# Week08 Example 2 - Logistic Regression with tuning

In [16]:
import pandas as pd
import numpy as np
from sklearn.model_selection import train_test_split
from sklearn.preprocessing import LabelEncoder
from sklearn.linear_model import LogisticRegression
from sklearn.metrics import accuracy_score, recall_score, precision_score, f1_score, confusion_matrix
from sklearn.model_selection import GridSearchCV

## Load and Encode Data

Load data from csv file on server

In [17]:
df = pd.read_csv("https://raw.githubusercontent.com/timcsmith/MIS536-Public/master/Data/logit.csv")
df

Unnamed: 0,X,Y
0,0.5,Blue
1,1.1,Blue
2,1.5,Blue
3,2.0,Blue
4,3.3,Blue
5,4.7,Blue
6,5.3,Blue
7,7.0,Blue
8,6.5,Blue
9,7.5,Blue


Note that we need to encode our Y variable. 

In [18]:
df.Y = df.Y.replace('Green', 1, regex=True) 
df.Y = df.Y.replace('Blue', 0, regex=True) 


df

Unnamed: 0,X,Y
0,0.5,0
1,1.1,0
2,1.5,0
3,2.0,0
4,3.3,0
5,4.7,0
6,5.3,0
7,7.0,0
8,6.5,0
9,7.5,0


## Train Test Split

In [19]:
X_train,X_test,y_train,y_test=train_test_split(df.X,df.Y,test_size=.3,random_state=1)

In [20]:
# because there is only one feature in X, we need to convert it to a dataframe (or a array of arrays, but dataframe is easier here)
X_train = pd.DataFrame(X_train) 
X_test = pd.DataFrame(X_test)

In [21]:
logClassifier=LogisticRegression(random_state=1) # Create the model
_ = logClassifier.fit(X_train,y_train) # fit the model to training data.

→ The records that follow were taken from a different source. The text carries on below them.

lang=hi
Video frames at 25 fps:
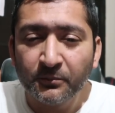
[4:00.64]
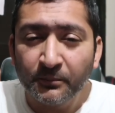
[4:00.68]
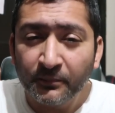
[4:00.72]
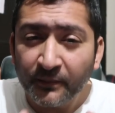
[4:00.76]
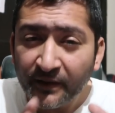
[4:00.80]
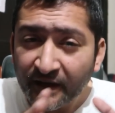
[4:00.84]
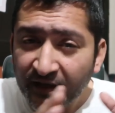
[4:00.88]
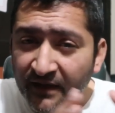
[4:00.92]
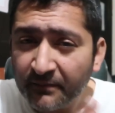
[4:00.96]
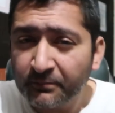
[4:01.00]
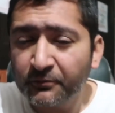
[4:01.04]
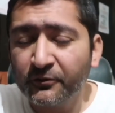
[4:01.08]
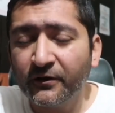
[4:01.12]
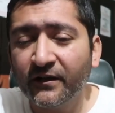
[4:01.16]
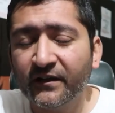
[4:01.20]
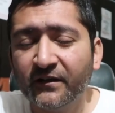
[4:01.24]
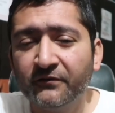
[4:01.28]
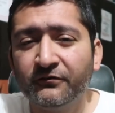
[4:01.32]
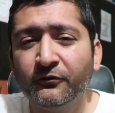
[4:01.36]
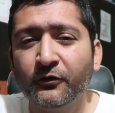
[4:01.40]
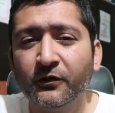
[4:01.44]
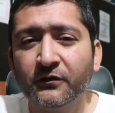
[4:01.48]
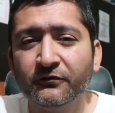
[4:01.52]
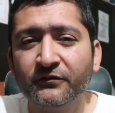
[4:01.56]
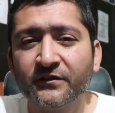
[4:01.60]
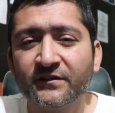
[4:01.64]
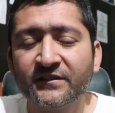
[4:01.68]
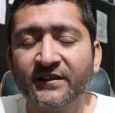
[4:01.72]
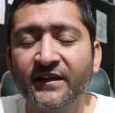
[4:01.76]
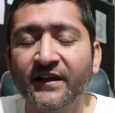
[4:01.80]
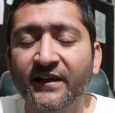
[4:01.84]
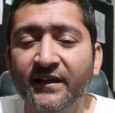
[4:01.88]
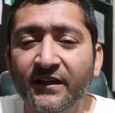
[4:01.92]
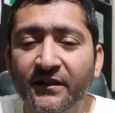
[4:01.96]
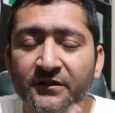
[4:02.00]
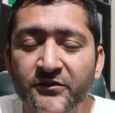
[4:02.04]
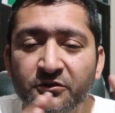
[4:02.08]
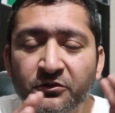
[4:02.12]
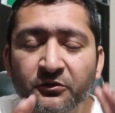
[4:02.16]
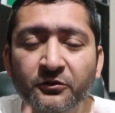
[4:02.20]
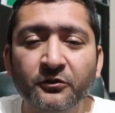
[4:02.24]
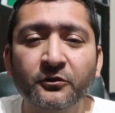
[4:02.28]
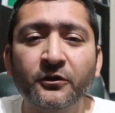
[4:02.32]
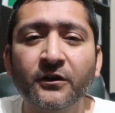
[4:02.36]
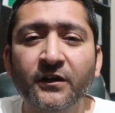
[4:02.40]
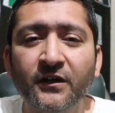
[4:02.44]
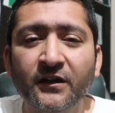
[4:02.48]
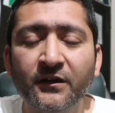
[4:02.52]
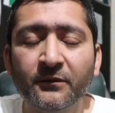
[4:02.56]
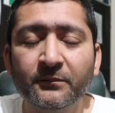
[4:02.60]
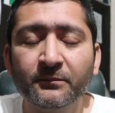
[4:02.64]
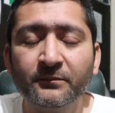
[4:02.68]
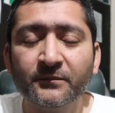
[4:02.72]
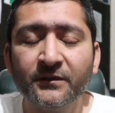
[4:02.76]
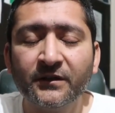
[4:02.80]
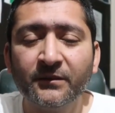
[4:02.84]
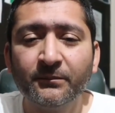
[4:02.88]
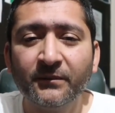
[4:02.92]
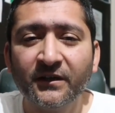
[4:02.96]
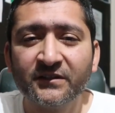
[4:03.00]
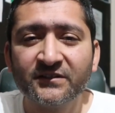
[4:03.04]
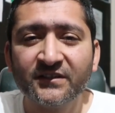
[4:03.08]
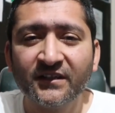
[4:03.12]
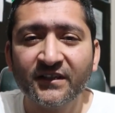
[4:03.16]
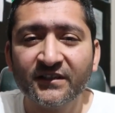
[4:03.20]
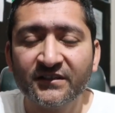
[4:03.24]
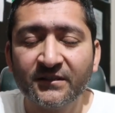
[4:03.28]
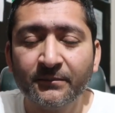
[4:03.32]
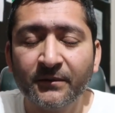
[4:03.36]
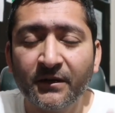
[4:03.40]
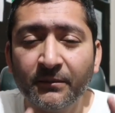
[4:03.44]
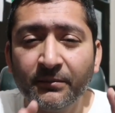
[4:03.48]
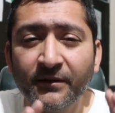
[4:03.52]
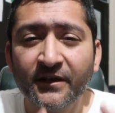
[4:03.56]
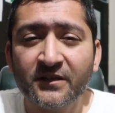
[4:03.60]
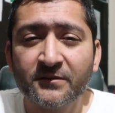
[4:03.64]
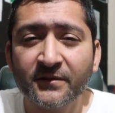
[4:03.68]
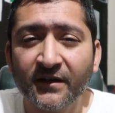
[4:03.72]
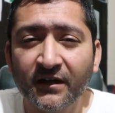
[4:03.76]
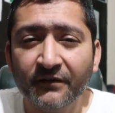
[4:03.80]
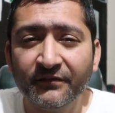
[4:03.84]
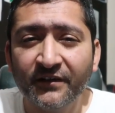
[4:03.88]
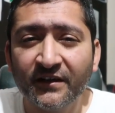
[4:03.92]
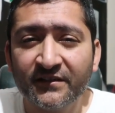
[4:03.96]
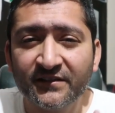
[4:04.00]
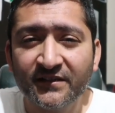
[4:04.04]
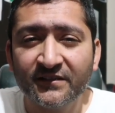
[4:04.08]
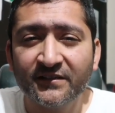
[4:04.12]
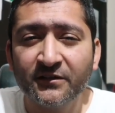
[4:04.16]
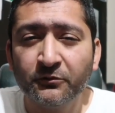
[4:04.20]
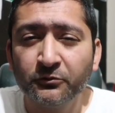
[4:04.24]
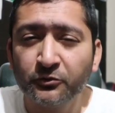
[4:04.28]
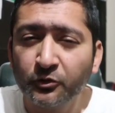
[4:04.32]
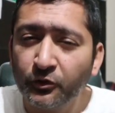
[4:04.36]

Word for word: जो मेरे पुराने फॉलोअर्स हैं या जो माशाला से मेरे पेज पर काफ़ी अर्से से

NOTE: underscore is a dummy variable that is useed to suppress output

## Measure performance of model on validation data

NOTE: This is a demonstration. There is no preference to any specific scoring metric.

In [22]:
THRESHOLD = 0.25
y_pred_dthreshold25 = np.where(logClassifier.predict_proba(X_test)[:,1] > THRESHOLD, 1, 0)
pd.DataFrame({"predicted":y_pred_dthreshold25,"actual":y_test})

Unnamed: 0,predicted,actual
20,1,1
17,1,1
3,0,0
13,1,0
19,1,1
16,1,1
10,0,1


In [23]:
y_pred = logClassifier.predict(X_test)
print(confusion_matrix(y_test, y_pred))
print("***********************")
print(f"{'Recall Score:':18}{recall_score(y_test, y_pred):.3f}")
print("***********************")
print(f"{'Accuracy Score: ':18}{accuracy_score(y_test, y_pred):.3f}")
print(f"{'Precision Score: ':18}{precision_score(y_test, y_pred):.3f}")
print(f"{'F1 Score: ':18}{f1_score(y_test, y_pred):.3f}")
print("***********************")

[[1 1]
 [1 4]]
***********************
Recall Score:     0.800
***********************
Accuracy Score:   0.714
Precision Score:  0.800
F1 Score:         0.800
***********************


## Hyperparameter Tuning for LogisticRegression

Logistic regression has very few parameters that are generally used for tuning.
  - See official documentation on sklearn logistic regression parameters [here](https://scikit-learn.org/stable/modules/generated/sklearn.linear_model.LogisticRegression.html)

- You can see useful differences in performance or convergence with different solvers (solver).
    - Remember class when I described gradient descent? This is a process to identify the minimum of a loss function. The solve function parameter sets the method through which logistic regression will solve this problem of minimizing errors.
    - solver{‘newton-cg’, ‘lbfgs’, ‘liblinear’, ‘sag’, ‘saga’}, default=’lbfgs’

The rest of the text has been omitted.